|Subject: IPS: UN says ET will need
substantial aid at independence
Inter Press Service January 17, 2001, Wednesday EAST TIMOR WILL NEED SUBSTANTIAL AID AT INDEPENDENCE
By Thalif Deen
UNITED NATIONS, Jan. 17
The United Nations has offered its assistance to ensure the creation of a new nation state in East Timor despite several roadblocks on the path to independence.
"The goal of reaching independence before the end of this year is, no doubt, ambitious and leaves little room for technical or political delays," U.N. Secretary-General Kofi Annan said today.
Annan said he believes that setting a target for independence assists the process of transition. "The United Nations will certainly do all it can to help achieve it."
In a new report to the U.N. Security Council today, Annan also struck a note of caution warning that an independent East Timor "will still require substantial international support that goes well beyond the kind of assistance normally provided to a developing country."
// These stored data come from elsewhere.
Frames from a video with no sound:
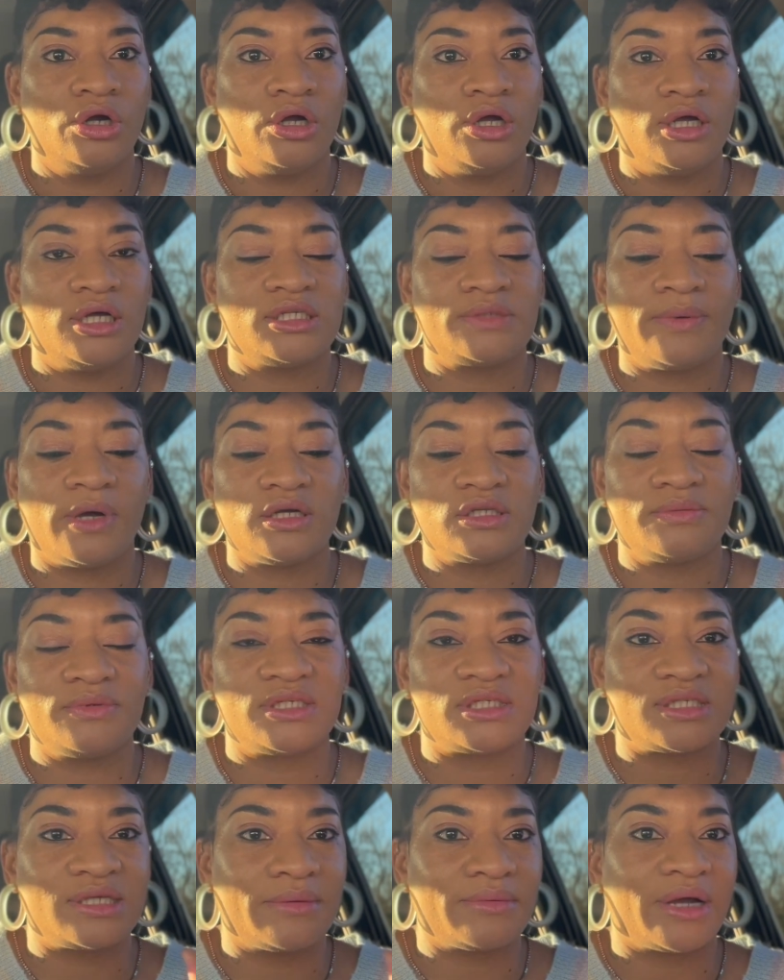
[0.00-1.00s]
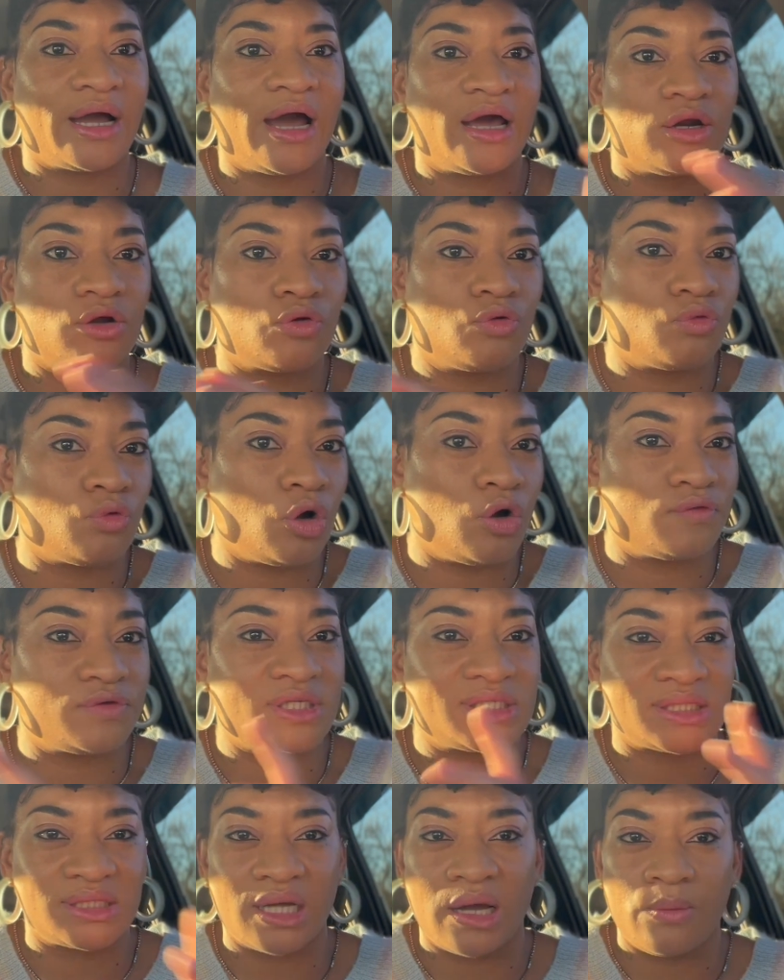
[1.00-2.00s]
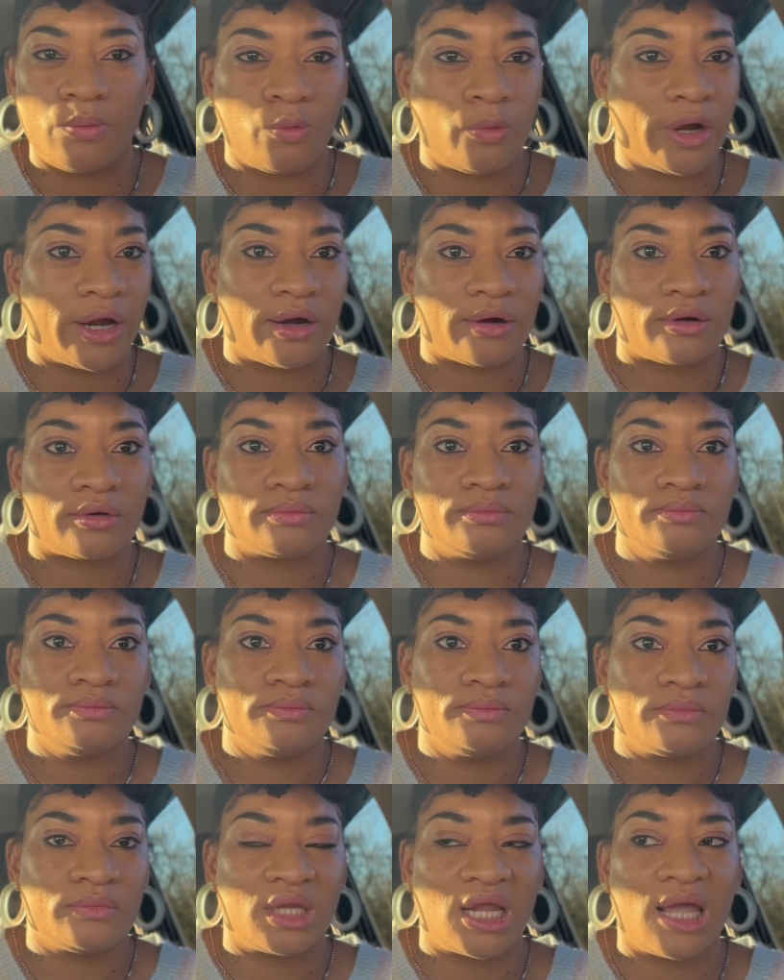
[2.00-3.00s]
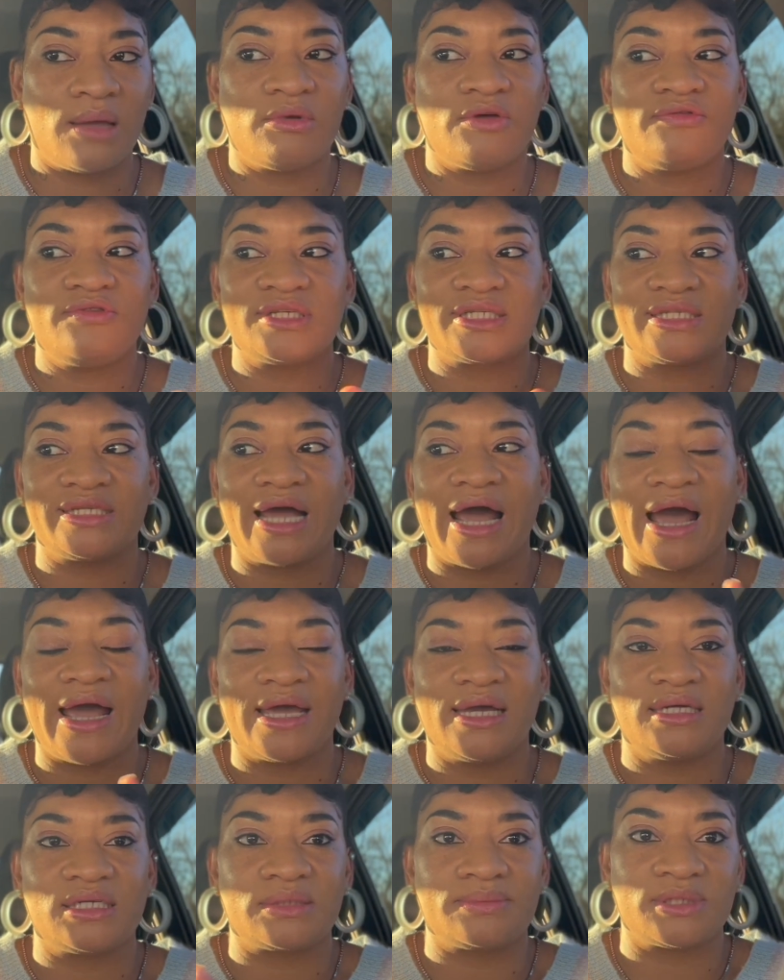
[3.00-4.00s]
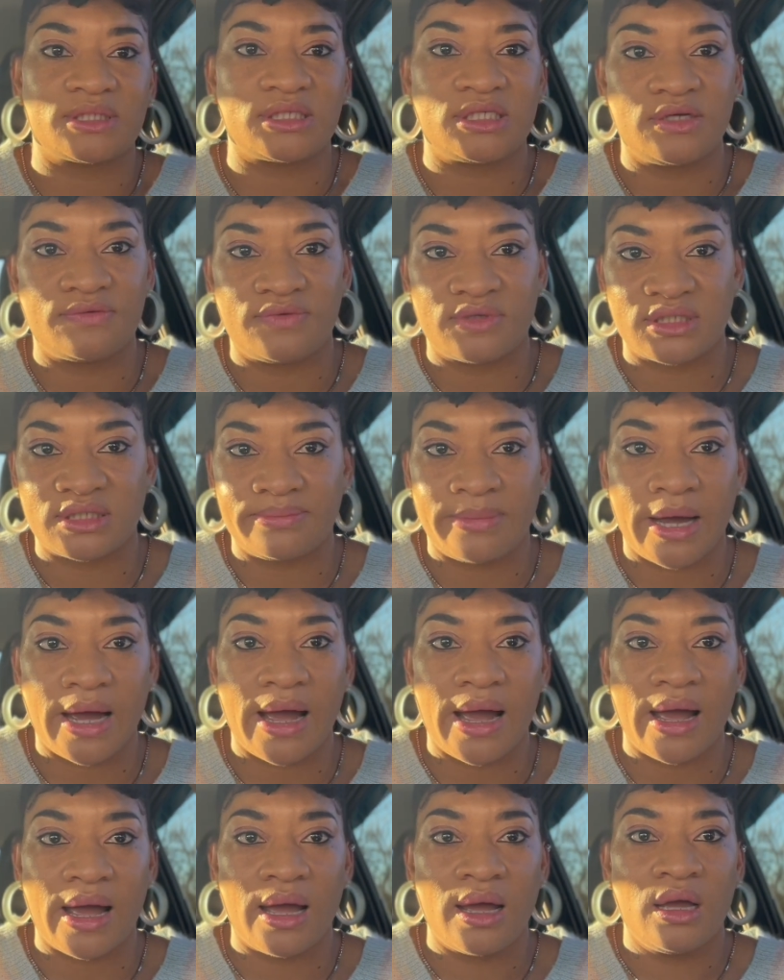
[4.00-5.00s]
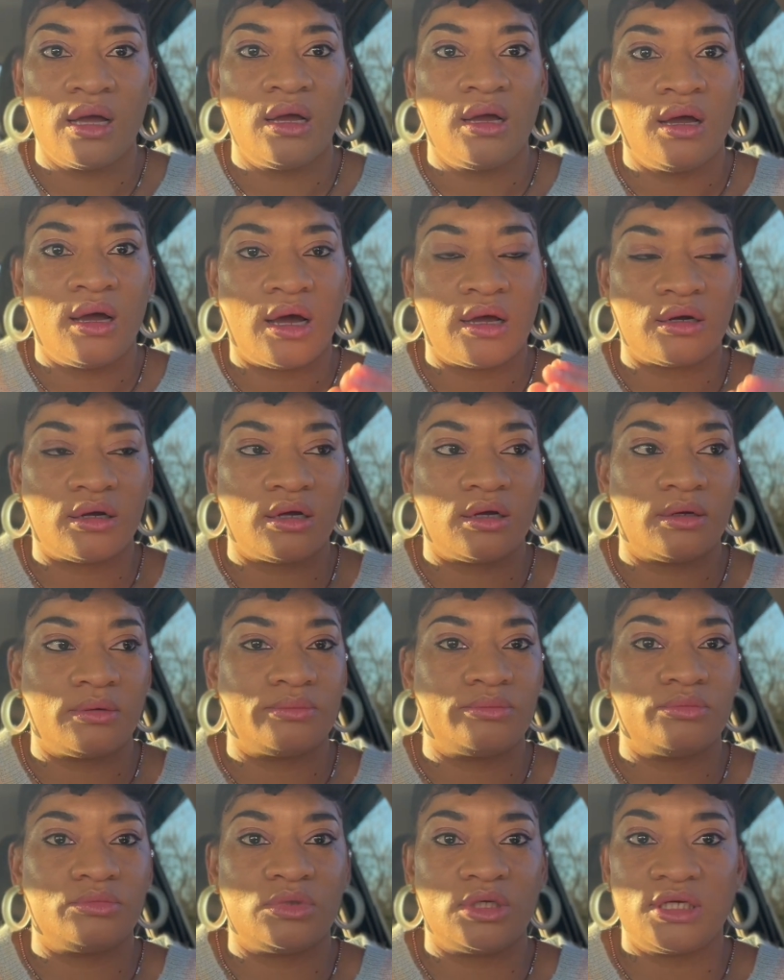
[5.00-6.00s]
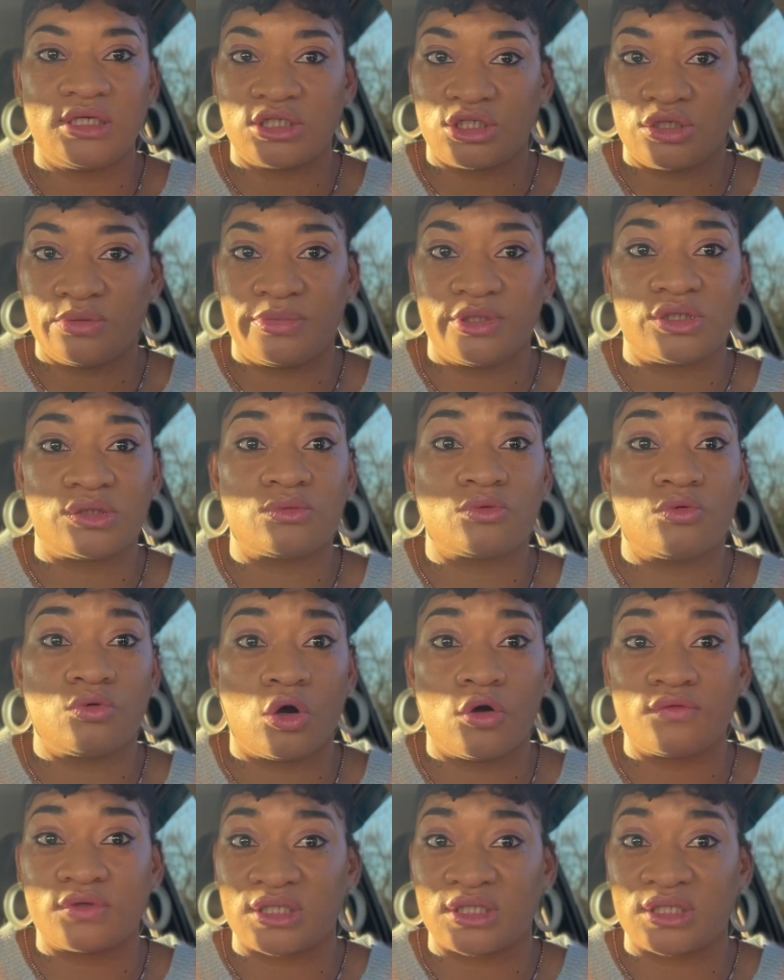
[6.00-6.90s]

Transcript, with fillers: It's supposed to be some kind of growth somewhere. Even if it's not in a specific spot, and um it should be some growth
A meeting of international donors in Tokyo last year pledged about $ 522 million, of which $ 149 million was for humanitarian assistance and $ 373 million for development activities.
This was still about $ 356 million short of the estimated $ 878 million needed for humanitarian, reconstruction and development activities for East Timor over a three-year period.
In his report, Annan has expressed concern over the security situation in East Timor. Although infiltration by militia groups from West Timor has decreased in recent months, the threat will remain as long as the government of Indonesia does not disband these groups, he said.
As a result of these threats, East Timor is in urgent need of a robust military force. But the proposed East Timor Defence Force will not be fully established by the end of the year and it may therefore be necessary to continue with the military component of the existing U.N. peacekeeping force, namely the U.N. Transitional Administration in East Timor (UNTAET), Annan said.
Similarly, building up the Timorese police force will take well beyond 2002, so that an international police presence will continue to be needed in East Timor.
Since last November, the United Nations has been helping East Timor create a new military force in order to strength its domestic security.
"The establishment of a defence force is part of our broader effort in East Timor to build enduring institutions that will prepare the Timorese for self-government," Under-Secretary- General Sergio Vieira de Mello said at a U.N.-sponsored conference in the Timorese capital of Dili last November.
The U.N.'s Special Representative in East Timor said the hope is that the international community will provide logistical and material support for a new force. He also said he expects the first batch of recruits to begin training early this year.
Portugal and Australia have made firm commitments to help East Timor set up a new defense force providing weapons, military training and logistics. The proposed force will include about 1,500 regulars and an equal number of reserves.
Portugal, which has offered two patrol boats, has agreed to help set up a marine element in the defence force. The Portuguese offer also includes military training for naval crews, and spares, maintenance and other support for the patrol boats.
Thailand, which also took part in the conference, offered to provide expertise in civil-military affairs, especially in the area of linking national development and security.
The other nine countries participating in the conference, namely Brazil, Japan, South Korea, Malaysia, New Zealand, Philippines, Singapore, the United Kingdom and the United States, also agreed to help build the new defence force.
Meanwhile, Ambassador Martin Andjaba of Namibia, who led a seven-member Security Council delegation to East Timor last year, said that U.N. relief agencies will not return to West Timor until their safety and security were guaranteed. All relief agencies were pulled out of West Timor after three U.N. workers were killed by militias last year.
Andjaba said it was necessary for U.N. security experts to go to the region, assess the situation with the cooperation of the Indonesian authorities and determine the appropriate time for U.N. humanitarian agencies to return.
He said the Indonesian government has claimed that the militias had been disbanded, and were no longer operating under their formal structures.
An outbreak of violence in August 1999, in the aftermath of the Popular Consultation to decide the future of East Timor, resulted in widespread destruction throughout the territory and the internal and external displacement of 75 percent of the population of East Timor.
The violence also caused a critical disruption in economic activity and agricultural production. Food stocks and livestock were looted or seriously damaged, leading to major shortages throughout the territory.
In November last year Oxfam International, a London-based relief organization, urged the United Nations to reach out to the nearly 120,000 East Timorese refugees living in "appalling conditions" in West Timor.